TASK INPUTS –
-------------------------

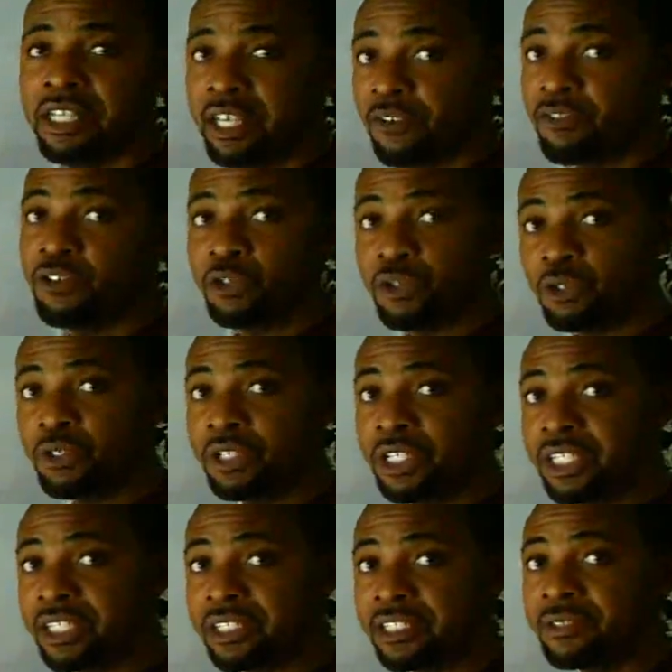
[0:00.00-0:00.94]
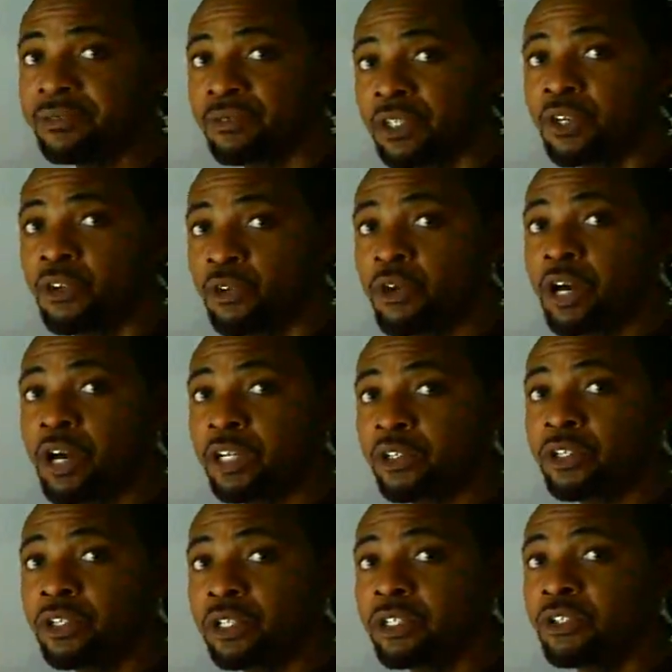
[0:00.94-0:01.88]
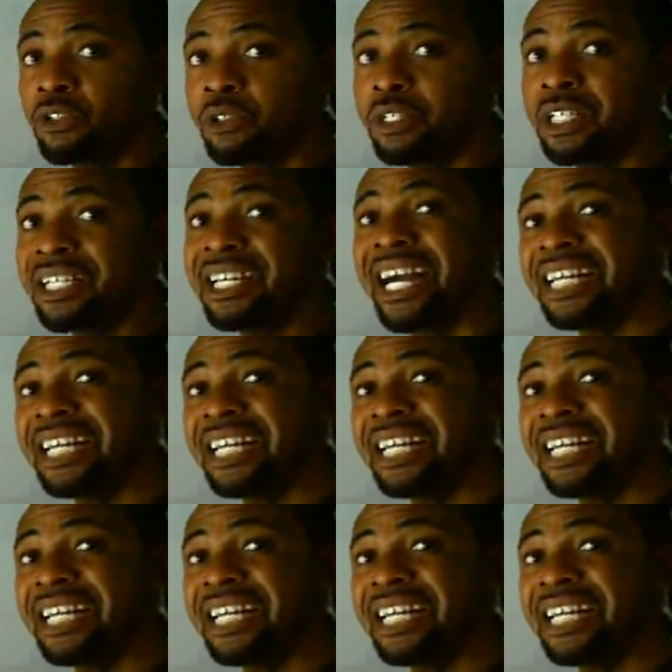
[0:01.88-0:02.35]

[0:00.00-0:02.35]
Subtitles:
If you do this, you are doing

-------------------------

TASK DETAILS – Would you return the whole listing exactly, without the pictures?

SOLVED PROBLEM –
[0:00.00-0:00.94]
[0:00.94-0:01.88]
[0:01.88-0:02.35]

[0:00.00-0:02.35]
Subtitles:
If you do this, you are doing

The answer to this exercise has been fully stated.